All of this is by way of introducing Wendi Aarons, who wrote an open letter to the stupid fuckers responsible for this outrage. She says everything I ever wanted to say. I reproduce her letter in its entirety here, and absolutely encourage you to visit her blog – the rapier wit she displays here is not an isolated occurrence brought on by menstrual rage syndrome. Not much can make me laugh on the first day of Flow’s visit, but she did. For that, and for the following, I thank her profusely.

An Open Letter to James Thatcher, Brand Manager, Proctor and Gamble

Dear Mr. Thatcher,

I have been a loyal user of your Always maxi pads for over 20 years, and I appreciate many of their features. Why, without the LeakGuard Core™ or Dri-Weave™ absorbency, I’d probably never go horseback riding or salsa dancing, and I’d certainly steer clear of running up and down the beach in tight, white shorts. But my favorite feature has to be your revolutionary Flexi-Wings. Kudos on being the only company smart enough to realize how crucial it is that maxi pads be aerodynamic. I can’t tell you how safe and secure I feel each month knowing there’s a little F-16 in my pants.

Have you ever had a menstrual period, Mr. Thatcher? Ever suffered from “the curse”? I’m guessing you haven’t. Well, my “time of the month” is starting right now. As I type, I can already feel hormonal forces violently surging through my body. Just a few minutes from now, my body will adjust and I’ll be transformed into what my husband likes to call “an inbred hillbilly with knife skills.” Isn’t the human body amazing?

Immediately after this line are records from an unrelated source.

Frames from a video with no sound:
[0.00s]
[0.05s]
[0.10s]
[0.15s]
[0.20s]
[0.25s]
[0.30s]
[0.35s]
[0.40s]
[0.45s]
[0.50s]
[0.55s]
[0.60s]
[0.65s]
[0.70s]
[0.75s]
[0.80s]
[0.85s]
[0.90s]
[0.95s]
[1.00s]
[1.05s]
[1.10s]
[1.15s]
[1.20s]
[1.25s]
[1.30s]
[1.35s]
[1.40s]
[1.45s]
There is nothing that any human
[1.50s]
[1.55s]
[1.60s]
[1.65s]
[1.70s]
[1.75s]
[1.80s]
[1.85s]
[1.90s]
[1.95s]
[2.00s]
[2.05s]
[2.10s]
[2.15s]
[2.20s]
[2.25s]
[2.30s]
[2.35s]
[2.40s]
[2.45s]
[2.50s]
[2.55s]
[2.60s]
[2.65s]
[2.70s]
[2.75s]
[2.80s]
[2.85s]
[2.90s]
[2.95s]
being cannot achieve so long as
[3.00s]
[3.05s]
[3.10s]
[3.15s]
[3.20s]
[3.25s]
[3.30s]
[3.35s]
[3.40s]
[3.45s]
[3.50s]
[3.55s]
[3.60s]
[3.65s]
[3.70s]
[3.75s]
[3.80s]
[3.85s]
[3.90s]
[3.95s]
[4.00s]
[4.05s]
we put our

As brand manager in the feminine-hygiene division, you’ve no doubt seen quite a bit of research on what exactly happens during your customers’ monthly visits from Aunt Flo. Therefore, you must know about the bloating, puffiness, and cramping we endure, and about our intense mood swings, crying jags, and out-of-control behavior. You surely realize it’s a tough time for most women. In fact, only last week, my friend Jennifer fought the violent urge to shove her boyfriend’s testicles into a George Foreman Grill just because he told her he thought Grey’s Anatomy was written by drunken chimps. Crazy! The point is, sir, you of all people must realize that America is just crawling with homicidal maniacs in capri pants. Which brings me to the reason for my letter.

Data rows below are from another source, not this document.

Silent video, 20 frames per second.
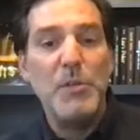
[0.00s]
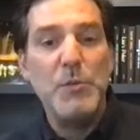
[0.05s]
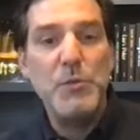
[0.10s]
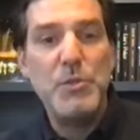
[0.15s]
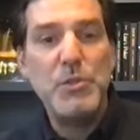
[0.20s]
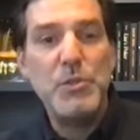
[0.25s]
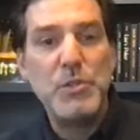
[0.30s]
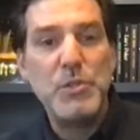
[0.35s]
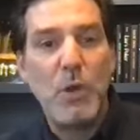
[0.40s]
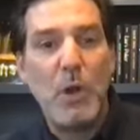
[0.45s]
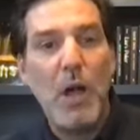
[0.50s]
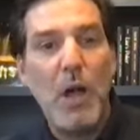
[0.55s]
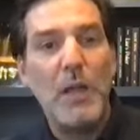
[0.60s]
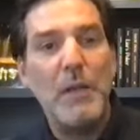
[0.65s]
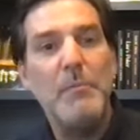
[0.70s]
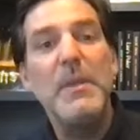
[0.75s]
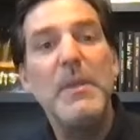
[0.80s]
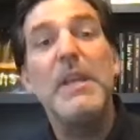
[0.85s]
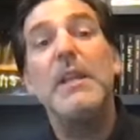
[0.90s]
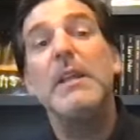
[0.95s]
you saw
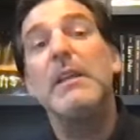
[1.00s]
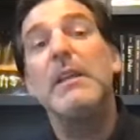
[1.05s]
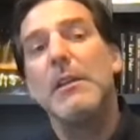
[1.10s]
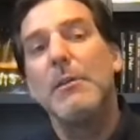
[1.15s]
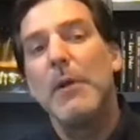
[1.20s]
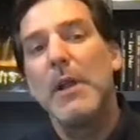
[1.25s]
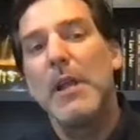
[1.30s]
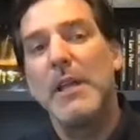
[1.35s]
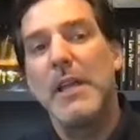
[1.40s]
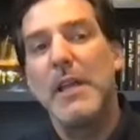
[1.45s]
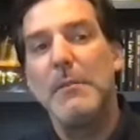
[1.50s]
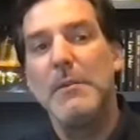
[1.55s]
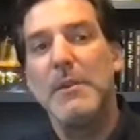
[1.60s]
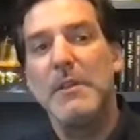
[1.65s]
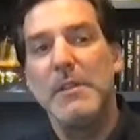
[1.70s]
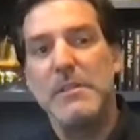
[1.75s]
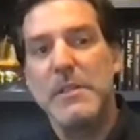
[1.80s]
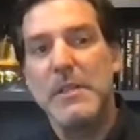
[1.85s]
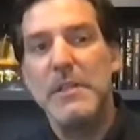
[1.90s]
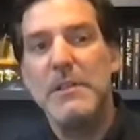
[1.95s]
immediately when I came to
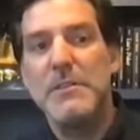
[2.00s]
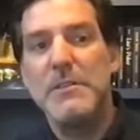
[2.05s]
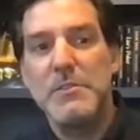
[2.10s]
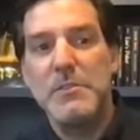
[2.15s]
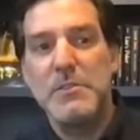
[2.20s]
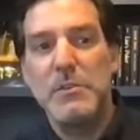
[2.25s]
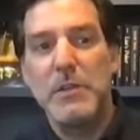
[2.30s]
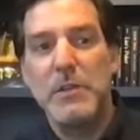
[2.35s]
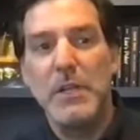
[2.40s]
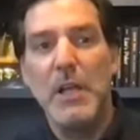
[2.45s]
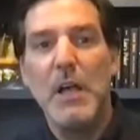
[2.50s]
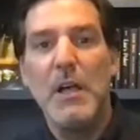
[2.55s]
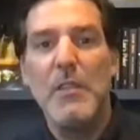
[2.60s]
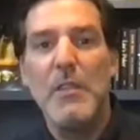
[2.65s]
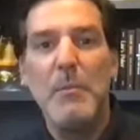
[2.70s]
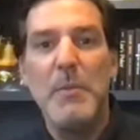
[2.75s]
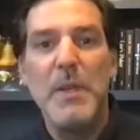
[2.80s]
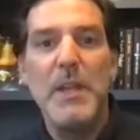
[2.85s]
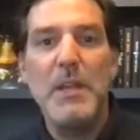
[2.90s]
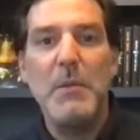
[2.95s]
this industry, the
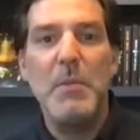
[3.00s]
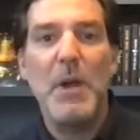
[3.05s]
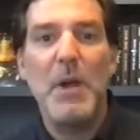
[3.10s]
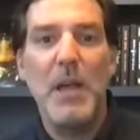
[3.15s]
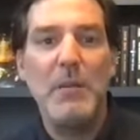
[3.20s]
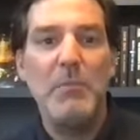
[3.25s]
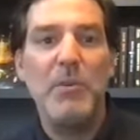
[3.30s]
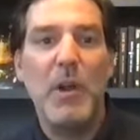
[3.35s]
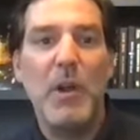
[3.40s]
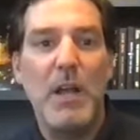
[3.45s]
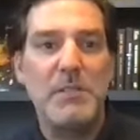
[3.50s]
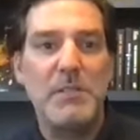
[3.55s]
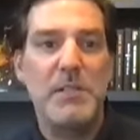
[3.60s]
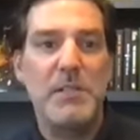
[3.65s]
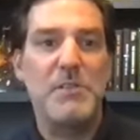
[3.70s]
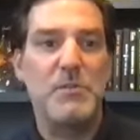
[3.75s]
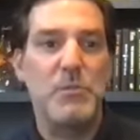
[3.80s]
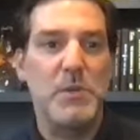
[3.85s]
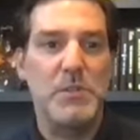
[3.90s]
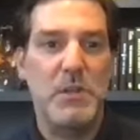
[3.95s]
media buying
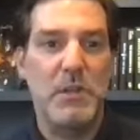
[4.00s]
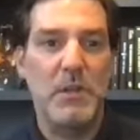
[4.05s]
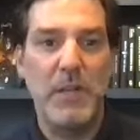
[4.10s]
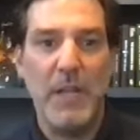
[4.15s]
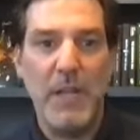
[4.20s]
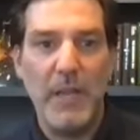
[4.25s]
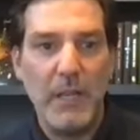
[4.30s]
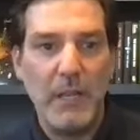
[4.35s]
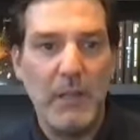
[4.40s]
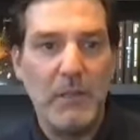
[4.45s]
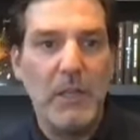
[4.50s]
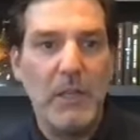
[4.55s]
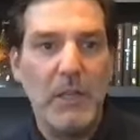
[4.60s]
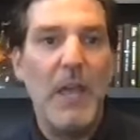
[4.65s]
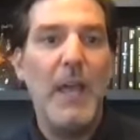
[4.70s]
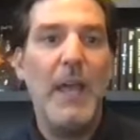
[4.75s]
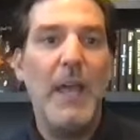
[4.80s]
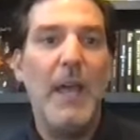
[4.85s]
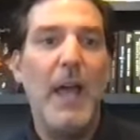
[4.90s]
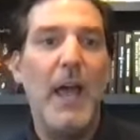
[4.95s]
process was archaic.
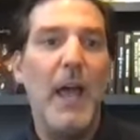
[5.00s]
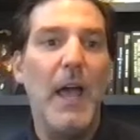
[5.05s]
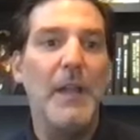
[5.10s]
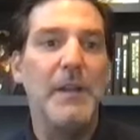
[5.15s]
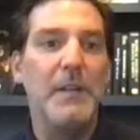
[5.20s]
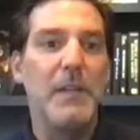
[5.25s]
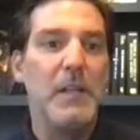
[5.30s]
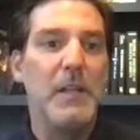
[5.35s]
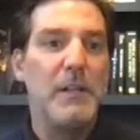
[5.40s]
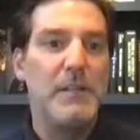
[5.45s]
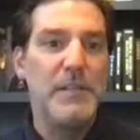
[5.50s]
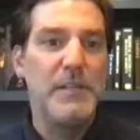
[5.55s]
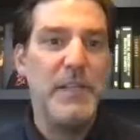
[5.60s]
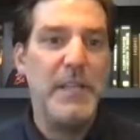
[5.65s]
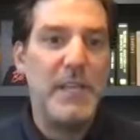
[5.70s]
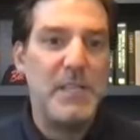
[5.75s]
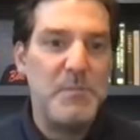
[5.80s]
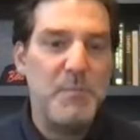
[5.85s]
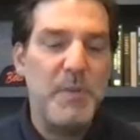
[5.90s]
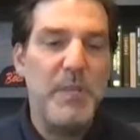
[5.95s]
And
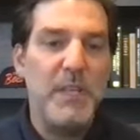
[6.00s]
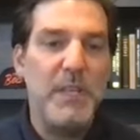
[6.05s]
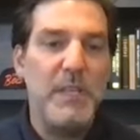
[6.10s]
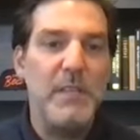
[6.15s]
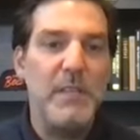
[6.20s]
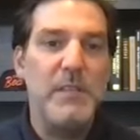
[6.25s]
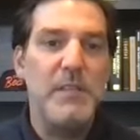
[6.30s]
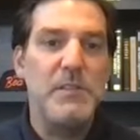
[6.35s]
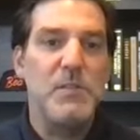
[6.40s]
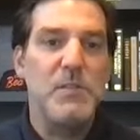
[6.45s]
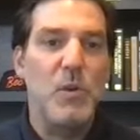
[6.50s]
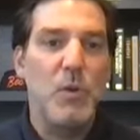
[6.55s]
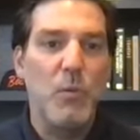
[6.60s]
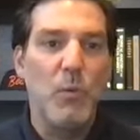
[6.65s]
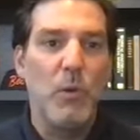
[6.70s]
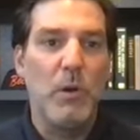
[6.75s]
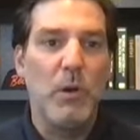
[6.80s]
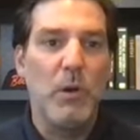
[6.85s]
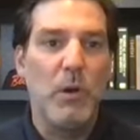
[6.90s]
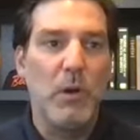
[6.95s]
DSPs
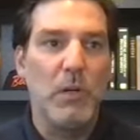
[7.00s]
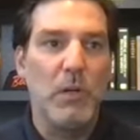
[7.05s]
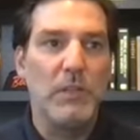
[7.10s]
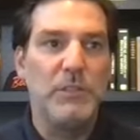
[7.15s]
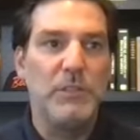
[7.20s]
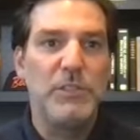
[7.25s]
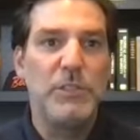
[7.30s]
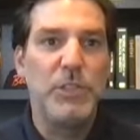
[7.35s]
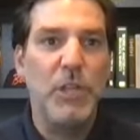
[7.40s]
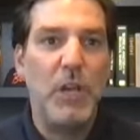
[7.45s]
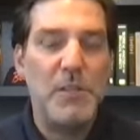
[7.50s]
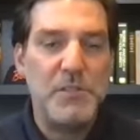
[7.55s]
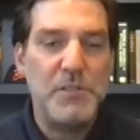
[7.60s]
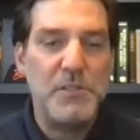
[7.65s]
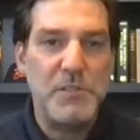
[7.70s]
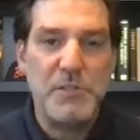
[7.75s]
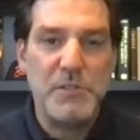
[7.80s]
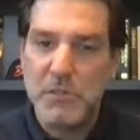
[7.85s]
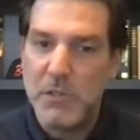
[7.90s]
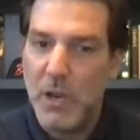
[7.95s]
were just
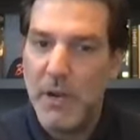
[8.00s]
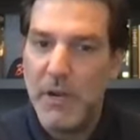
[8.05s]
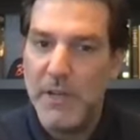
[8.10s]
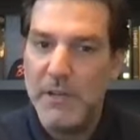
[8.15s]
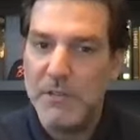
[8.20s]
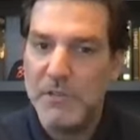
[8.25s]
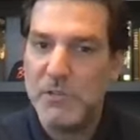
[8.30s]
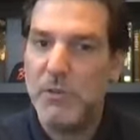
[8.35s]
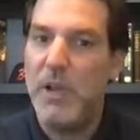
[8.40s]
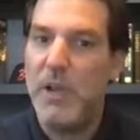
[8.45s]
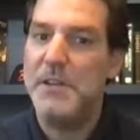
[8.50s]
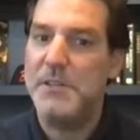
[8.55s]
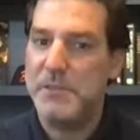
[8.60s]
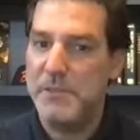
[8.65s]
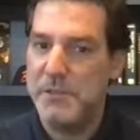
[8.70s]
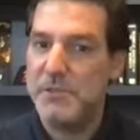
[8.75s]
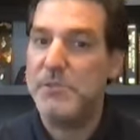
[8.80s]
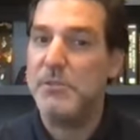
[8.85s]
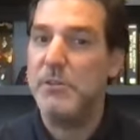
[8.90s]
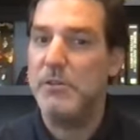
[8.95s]
starting to scratch the
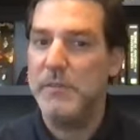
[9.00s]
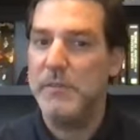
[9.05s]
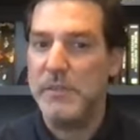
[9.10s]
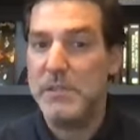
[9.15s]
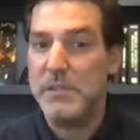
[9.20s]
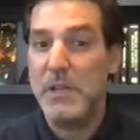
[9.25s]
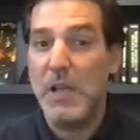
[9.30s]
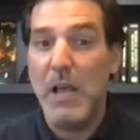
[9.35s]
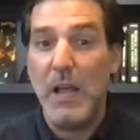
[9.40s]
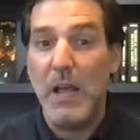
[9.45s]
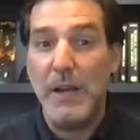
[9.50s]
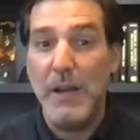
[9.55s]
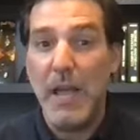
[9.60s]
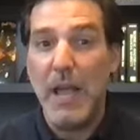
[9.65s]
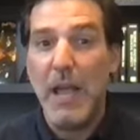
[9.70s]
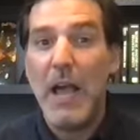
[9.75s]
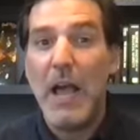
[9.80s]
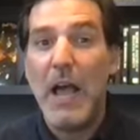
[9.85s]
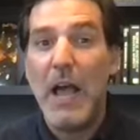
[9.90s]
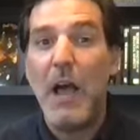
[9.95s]
surface on
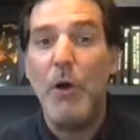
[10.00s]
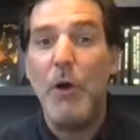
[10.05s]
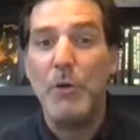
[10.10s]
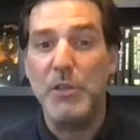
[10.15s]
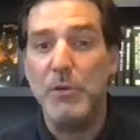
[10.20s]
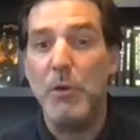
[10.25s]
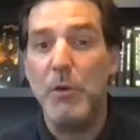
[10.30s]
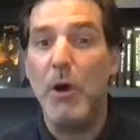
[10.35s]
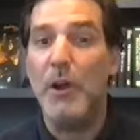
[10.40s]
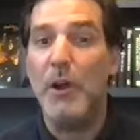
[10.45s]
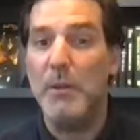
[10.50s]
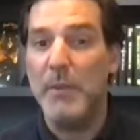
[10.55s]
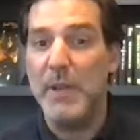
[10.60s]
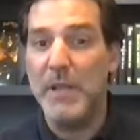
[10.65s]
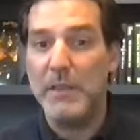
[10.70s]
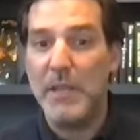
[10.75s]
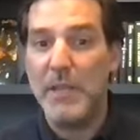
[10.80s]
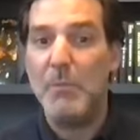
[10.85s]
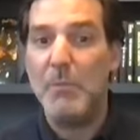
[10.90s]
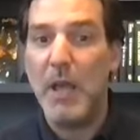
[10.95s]
how you automate
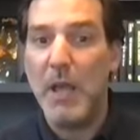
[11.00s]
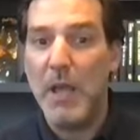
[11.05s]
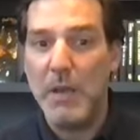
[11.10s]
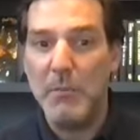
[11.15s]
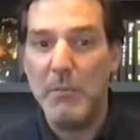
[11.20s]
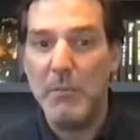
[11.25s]
that buying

Last month, while in the throes of cramping so painful I wanted to reach inside my body and yank out my uterus, I opened an Always maxi pad, and there, printed on the adhesive backing, were these words: “Have a Happy Period.”

Are you fucking kidding me?

What I mean is, does any part of your tiny middle-manager brain really think happiness—actual smiling, laughing happiness—is possible during a menstrual period? Did anything mentioned above sound the least bit pleasurable? Well, did it, James? FYI, unless you’re some kind of sick S&M freak girl, there will never be anything “happy” about a day in which you have to jack yourself up on Motrin and Kahlúa and lock yourself in your house just so you don’t march down to the local Walgreens armed with a hunting rifle and a sketchy plan to end your life in a blaze of glory. For the love of God, pull your head out, man. If you just have to slap a moronic message on a maxi pad, wouldn’t it make more sense to say something that’s actually pertinent, like “Put Down the Hammer” or “Vehicular Manslaughter Is Wrong”? Or are you just picking on us?

Sir, please inform your accounting department that, effective immediately, there will be an $8 drop in monthly profits, for I have chosen to take my maxi-pad business elsewhere. And though I will certainly miss your Flexi-Wings, I will not for one minute miss your brand of condescending bullshit. And that’s a promise I will keep. Always.